Theoretically, cosmic rays with energies above 10²⁰ electron volts should rapidly lose their energies by interacting with the cosmic microwave background photons. Technically, this is called the GZK cut-off. However, several events above the GZK cut-off have been observed. The highest energy event ever recorded has about the same energy as a major league fastball (if you're not familiar with baseball, think the fastest tennis ball at Wimbledon).

You can find more information at the website of the Pierre Auger Observatory, which is a facility dedicated to the study of highest energy cosmic rays:

http://www.auger.org/rays/big_events.html

Hope this helps,

Koji & Kevin
for "Ask an Astrophysicist"

The Question

Have we been able to detect periodic cycles in the galactic cosmic ray flux (i.e. independent of the solar wind cycles)?

The Answer

Thanks for your excellent question. The most notable periodicity of galactic cosmic rays, is as you stated, due to the solar wind 11 & 22-year cycles. However, scientists do also see periodicity in the beryllium-10 (and carbon-14) content in deep ocean sediments. Beryllium-10 is produced when cosmic rays interact with the Earth's atmosphere and is later stored in deep ocean sediments or in glaciers. The periodic cycles observed in beryllium-10 abundance are associated with sunspot activity which in turn is correlated with glacial cycles. One theory is that the Sun's solar activity varies over longer time scales than just the 11 & 22 year cycles. Another theory postulates that the Earth experiences small changes in its orbit which in turn can affect the Earth's magnetic field and thus the number of cosmic rays entering the Earth's atmosphere. We recommend a very interesting article on the subject:

http://www.sciencedaily.com/releases/2004/08/040803093903.htm

Hope this helps,
Georgia & Mike
For "Ask an Astrophysicist"

The Question

Can you see cosmic rays? My dad told me about a science project he saw when he was in school that involved dry ice, a fish tank, and an iron, and maybe something else. With this set-up you can actually see cosmic rays. I found this very interesting and want to learn more about it.

The Answer

Thanks for your excellent question. Cosmic rays are generally single atoms or particles that are produced from supernovae events when a star dies. These tiny particles get to very high energies (fractions of the speed of light) and occasionally some of them reach the Earth. Most of these particles are deflected by the Earth's magnetic field or scatter in the Earth's atmosphere, but particles called muons can reach the ground. Hundreds pass through your body per second! You can read more about cosmic rays at our website:

http://helios.gsfc.nasa.gov/

Now almost 100 years ago, scientists discovered that muons leave a trail in a super-cooled, super-saturated mist (water vapor) that can be observed. The device that was first used to produce these trails is called a cloud chamber, see:

http://en.wikipedia.org/wiki/Cloud_chamber

The trail that is formed when a charged particle (muon) passed through the cloud chamber is likely what your Dad observed. We don't actually see the particles themselves (much too small), but we can see the trail of ionized gas that is produced as muons pass through the gas chamber. In fact, you or your classroom can actually build a cloud chamber without too much difficulty, see:

http://www.lns.cornell.edu/~adf4/cloud.html

Hope this helps,
Georgia and Mike
For "Ask an Astrophysicist"

The Question

My 8 yr old grandson heard something on the TV (I did not hear this) - about scientists attempting to create a black hole, and he is extremely worried that the Earth will be swallowed up and disappear. (to the point he's having trouble sleeping and is really concerned about it). This is a smart child, not normally fearful, gets good grades, etc.

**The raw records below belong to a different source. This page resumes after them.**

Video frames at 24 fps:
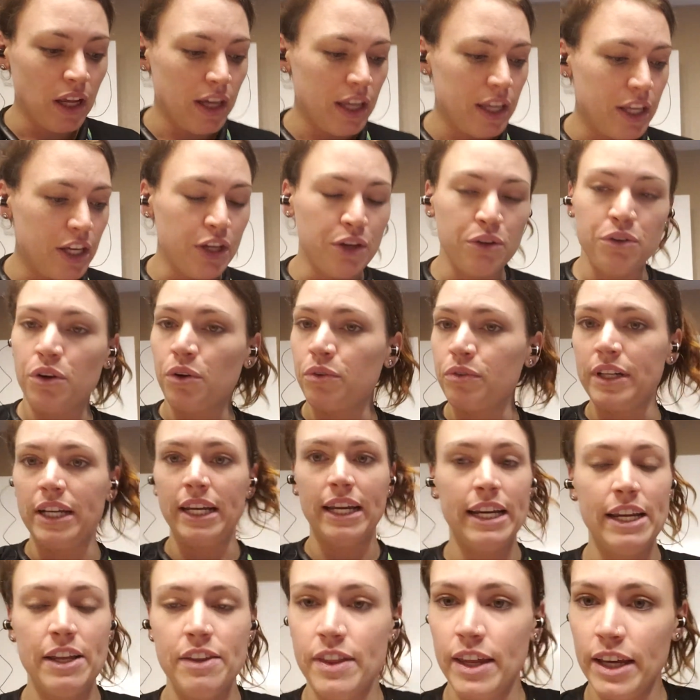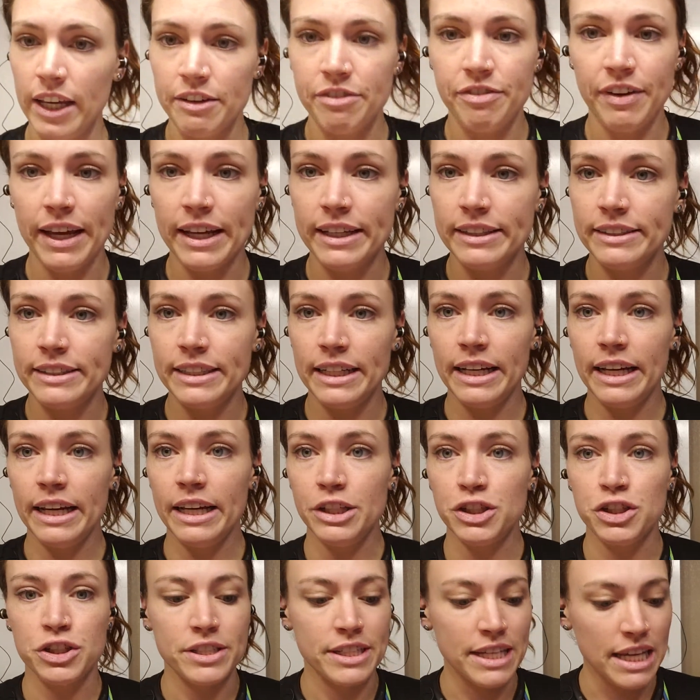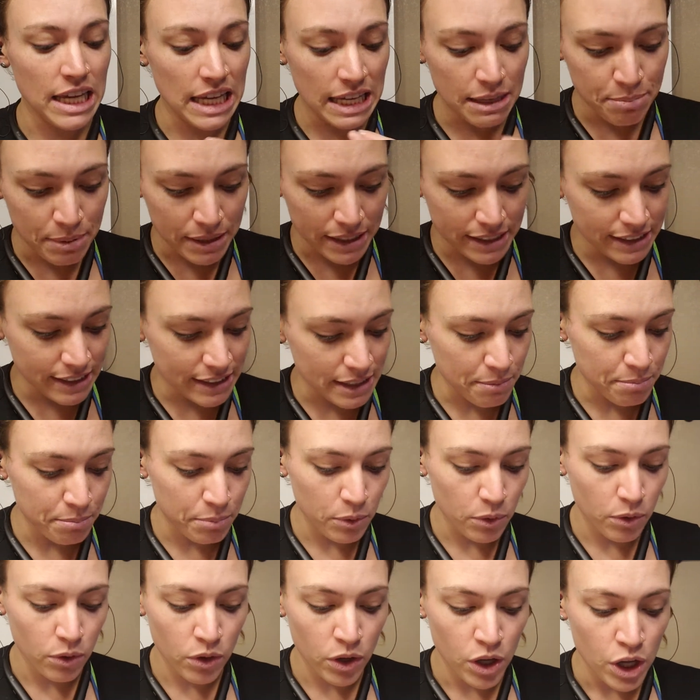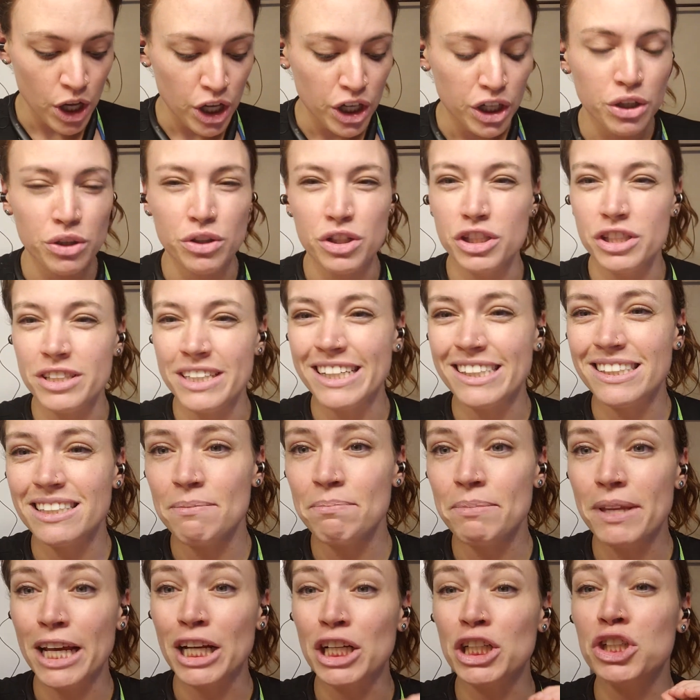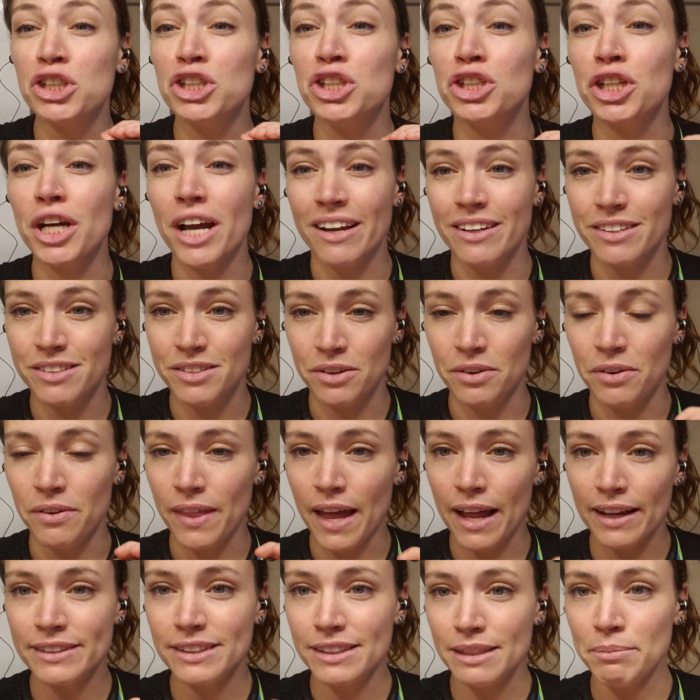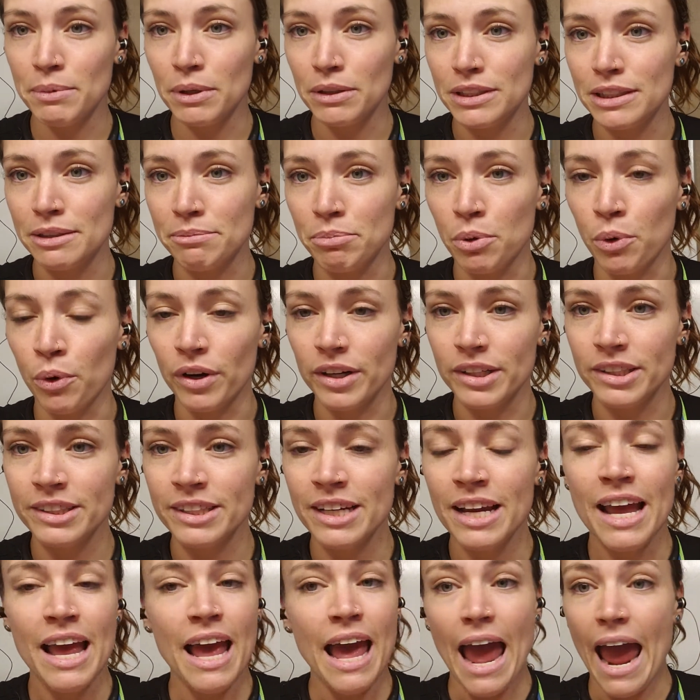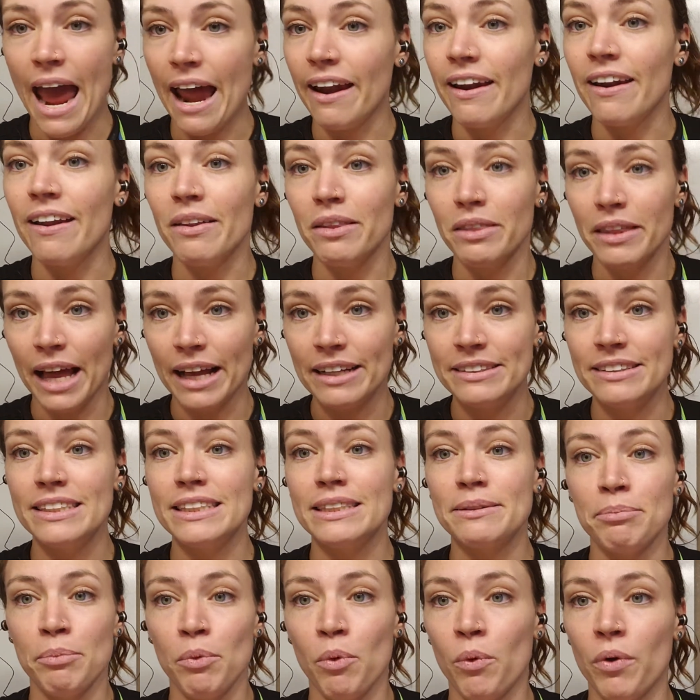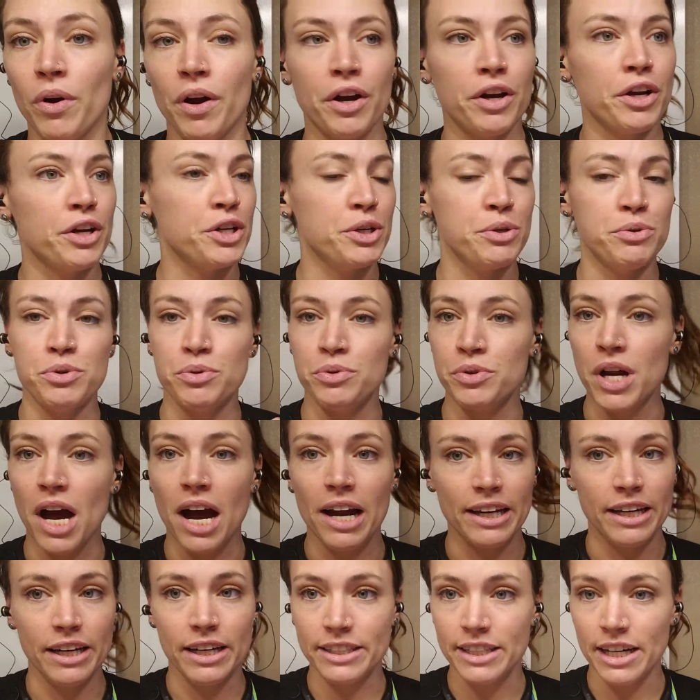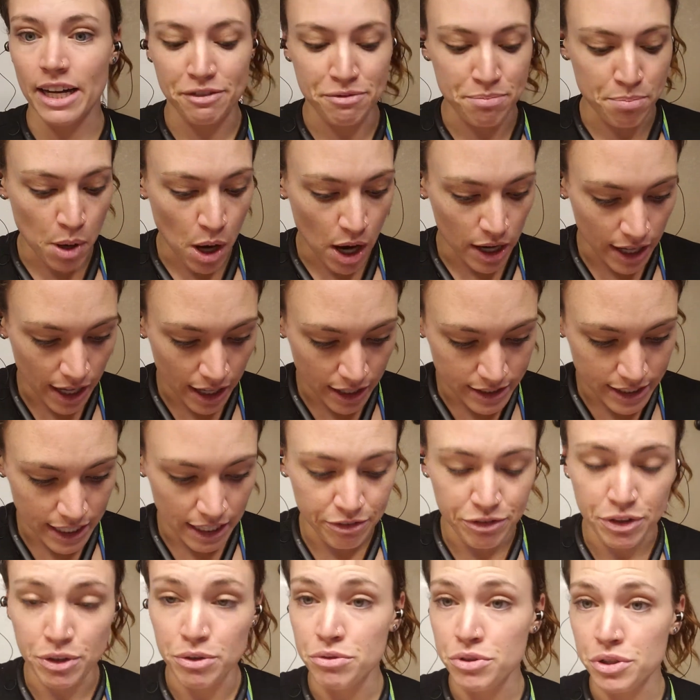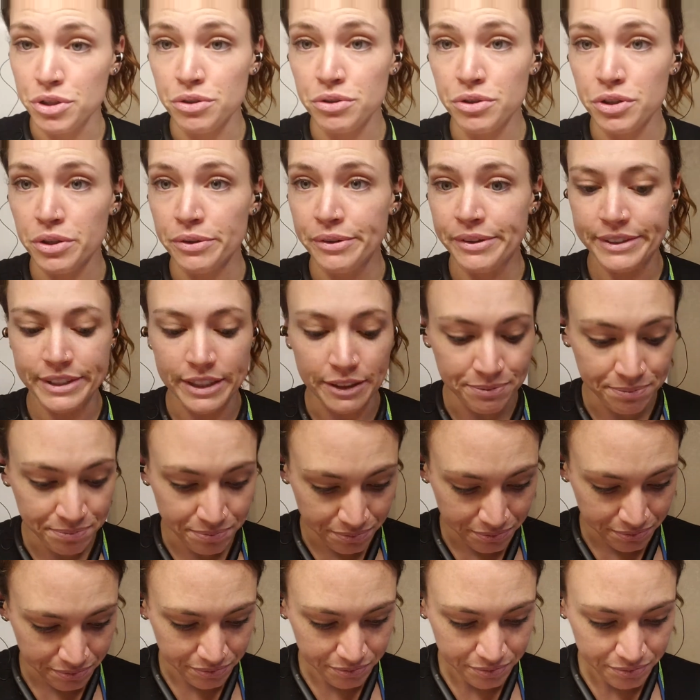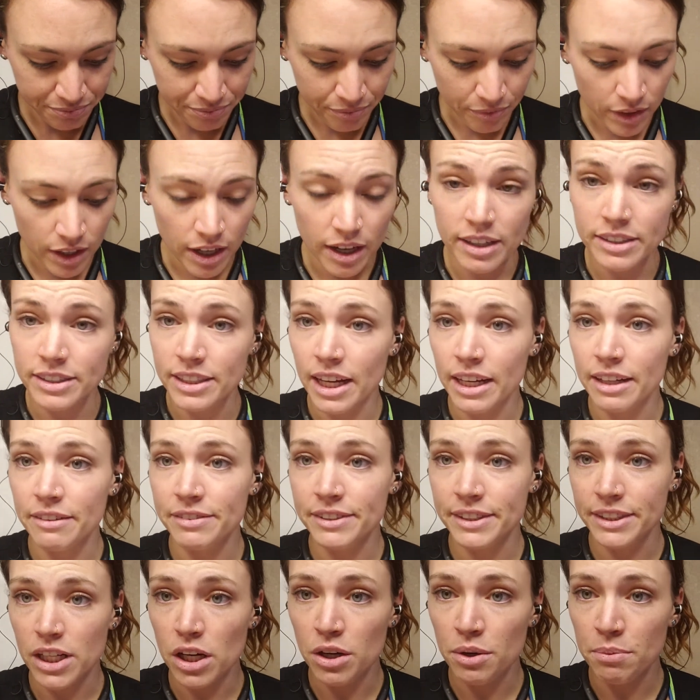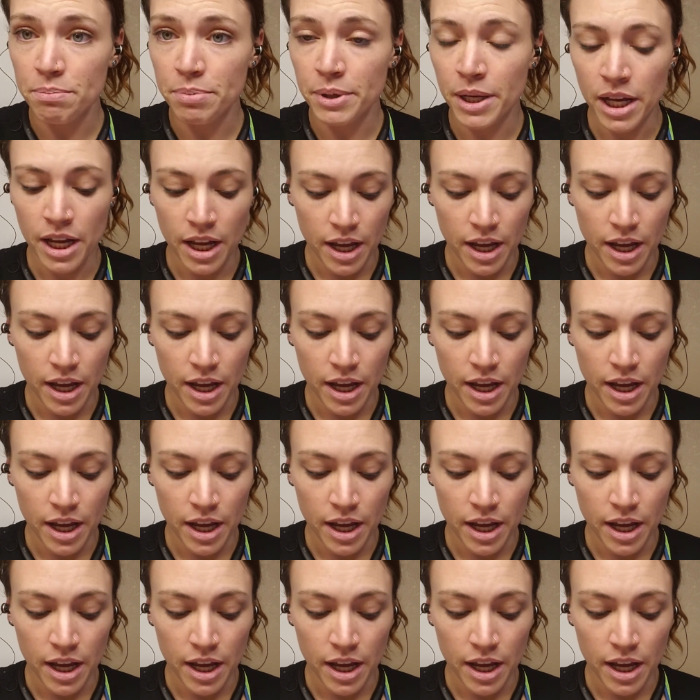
You don't need anything fancy, just keep it simple. You just need something gentle. That's the most important. And less is more. You do not need a ton of product. If you do use a ton of soap,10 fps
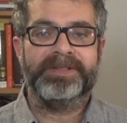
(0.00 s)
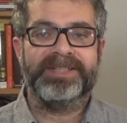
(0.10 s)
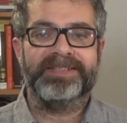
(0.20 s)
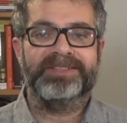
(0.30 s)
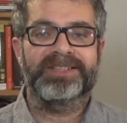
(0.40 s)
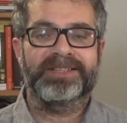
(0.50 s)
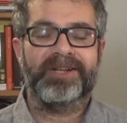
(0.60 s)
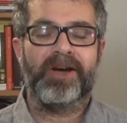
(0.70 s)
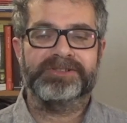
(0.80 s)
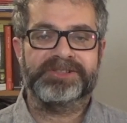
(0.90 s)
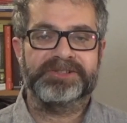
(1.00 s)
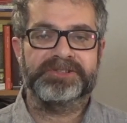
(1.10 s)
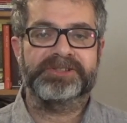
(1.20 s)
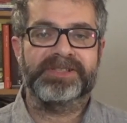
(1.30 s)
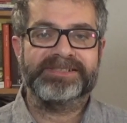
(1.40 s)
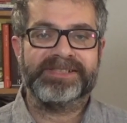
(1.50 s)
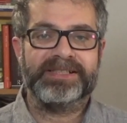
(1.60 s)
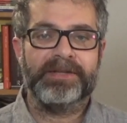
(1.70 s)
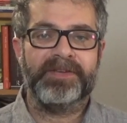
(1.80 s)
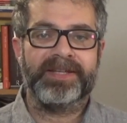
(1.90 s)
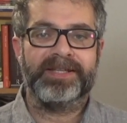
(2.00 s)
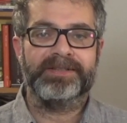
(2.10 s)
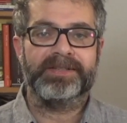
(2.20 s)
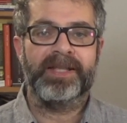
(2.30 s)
particularly constitutionally significant.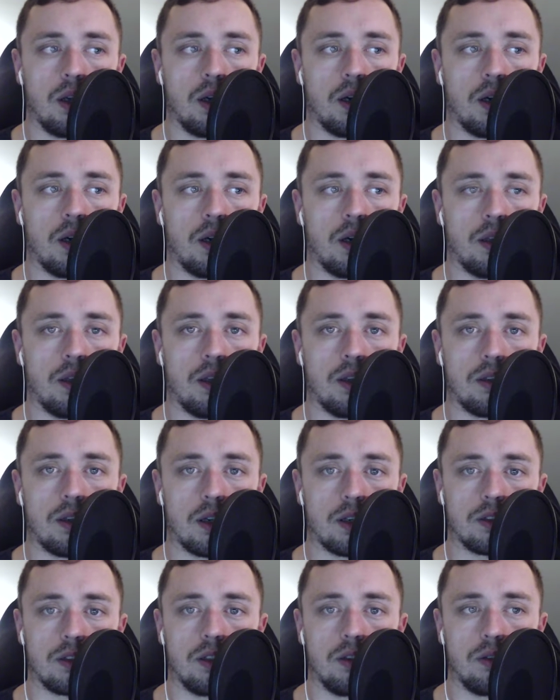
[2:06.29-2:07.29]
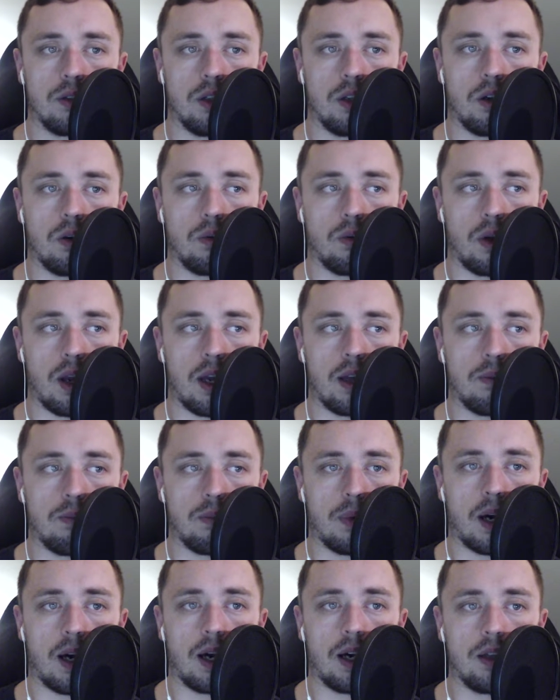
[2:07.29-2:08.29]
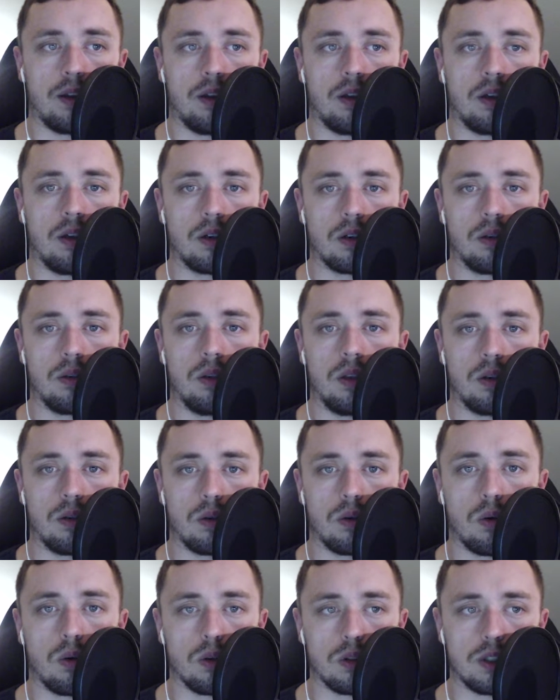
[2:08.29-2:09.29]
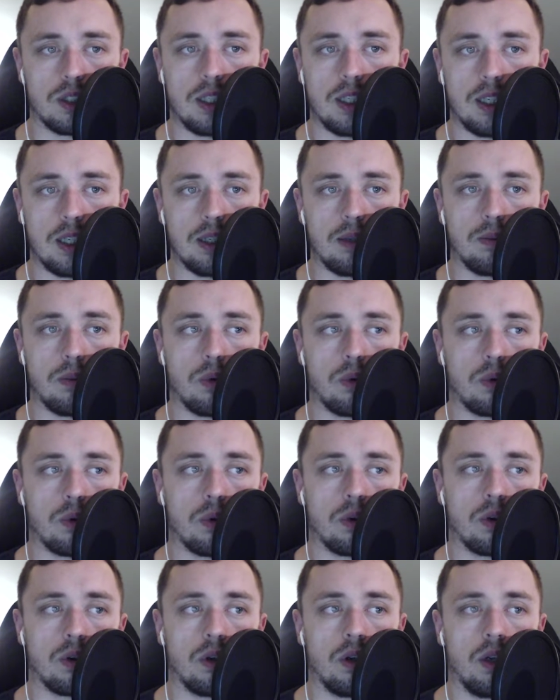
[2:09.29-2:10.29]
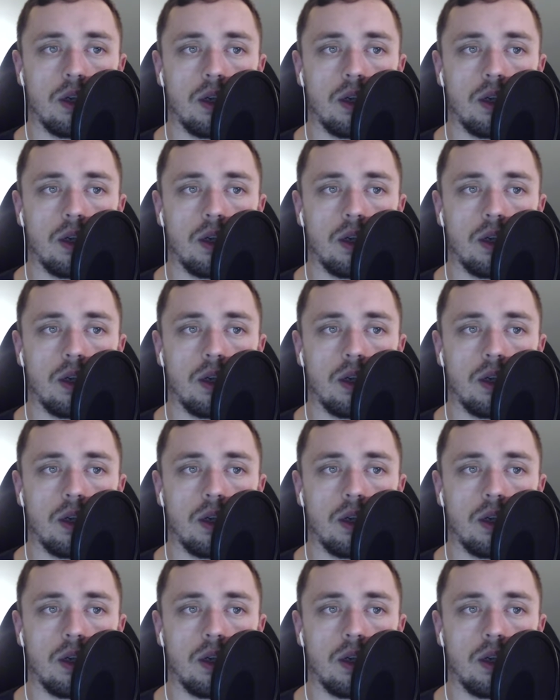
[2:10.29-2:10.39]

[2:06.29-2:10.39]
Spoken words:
That's actually ran by the core team or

Can you please give us a simple explanation that our World is NOT going to be sucked up in a Black Hole?

Thank you very much.
Helen Broadway

The Answer

There are a few ways of approaching the problem. One, my favorite, is to assure him that scientists are regular people. Most of them have children of their own. They don't want to destroy the Earth any more than anyone else does, in my experience the opposite, actually. They are just smart people that want to find out things. He can be a scientist himself.

What he probably heard about was the new Large Hadron Collider (LHC) at CERN:

http://en.wikipedia.org/wiki/Large_hadron_collider.

Some theories, but not the Standard Model theory, predict that the energy reached by the LHC would be enough to make a micro black hole. If the LHC did produce black holes, they would last for tiny fractions of a second before dissolving in a burst of particles. They would not have time to merge with any additional material.

Nature has been performing this experiment for billions of years through the bombardment of the Earth (and everything else) with high energy cosmic rays. If such collisions did produce black holes, and if micro black holes could destroy the Earth, it would have already happened. The only difference is that CERN is doing it in a controlled way, inside detectors, so we can see what happens. So either the collisions don't make them, or they are not capable of destroying the Earth, or (probably) both.

Jay and Jeff
for Ask an Astrophysicist